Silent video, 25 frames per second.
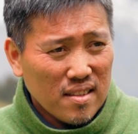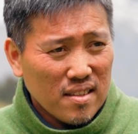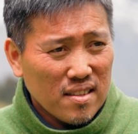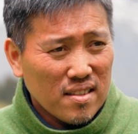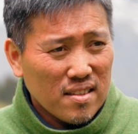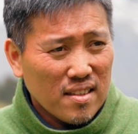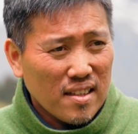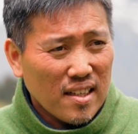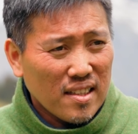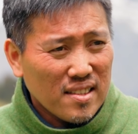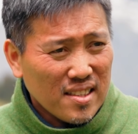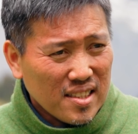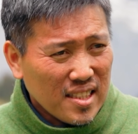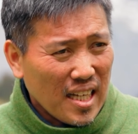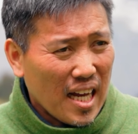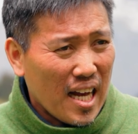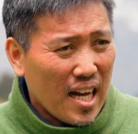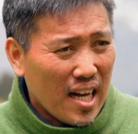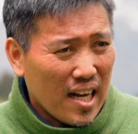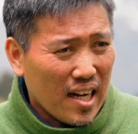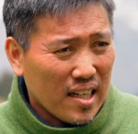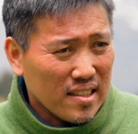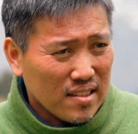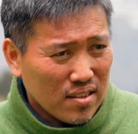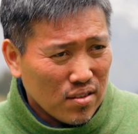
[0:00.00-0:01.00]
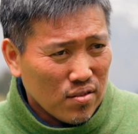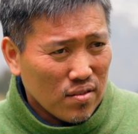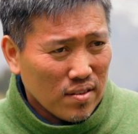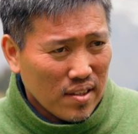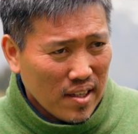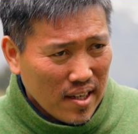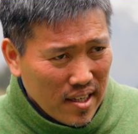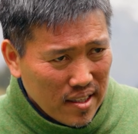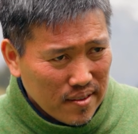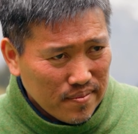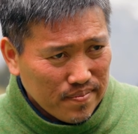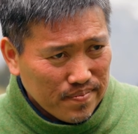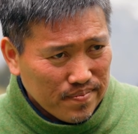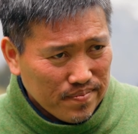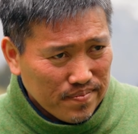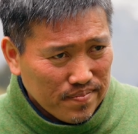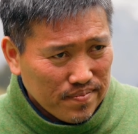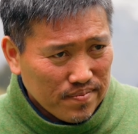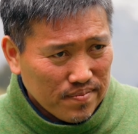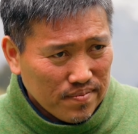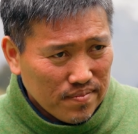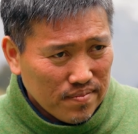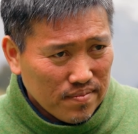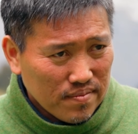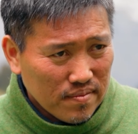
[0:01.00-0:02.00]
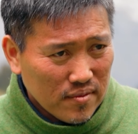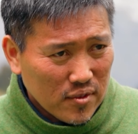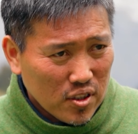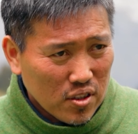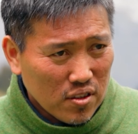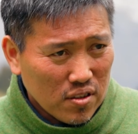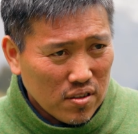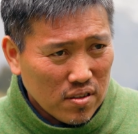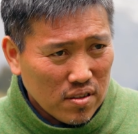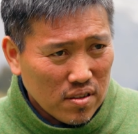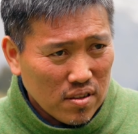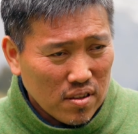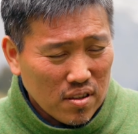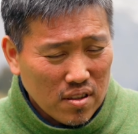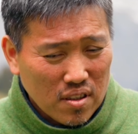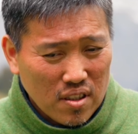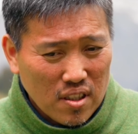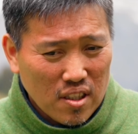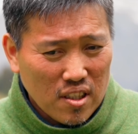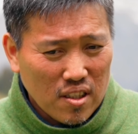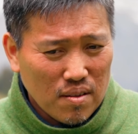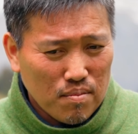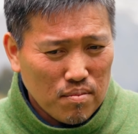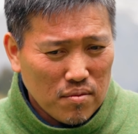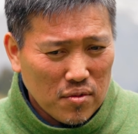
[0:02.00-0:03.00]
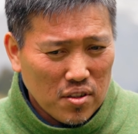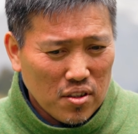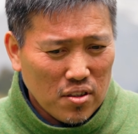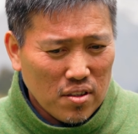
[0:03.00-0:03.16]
and it's hard and all that, because you're kind of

[Exercise instructions]: The answer is the complete set of records, copied exactly, with pictures omitted.

[Reply to the task]:
Silent video, 25 frames per second.
[0:00.00-0:01.00]
[0:01.00-0:02.00]
[0:02.00-0:03.00]
[0:03.00-0:03.16]
and it's hard and all that, because you're kind of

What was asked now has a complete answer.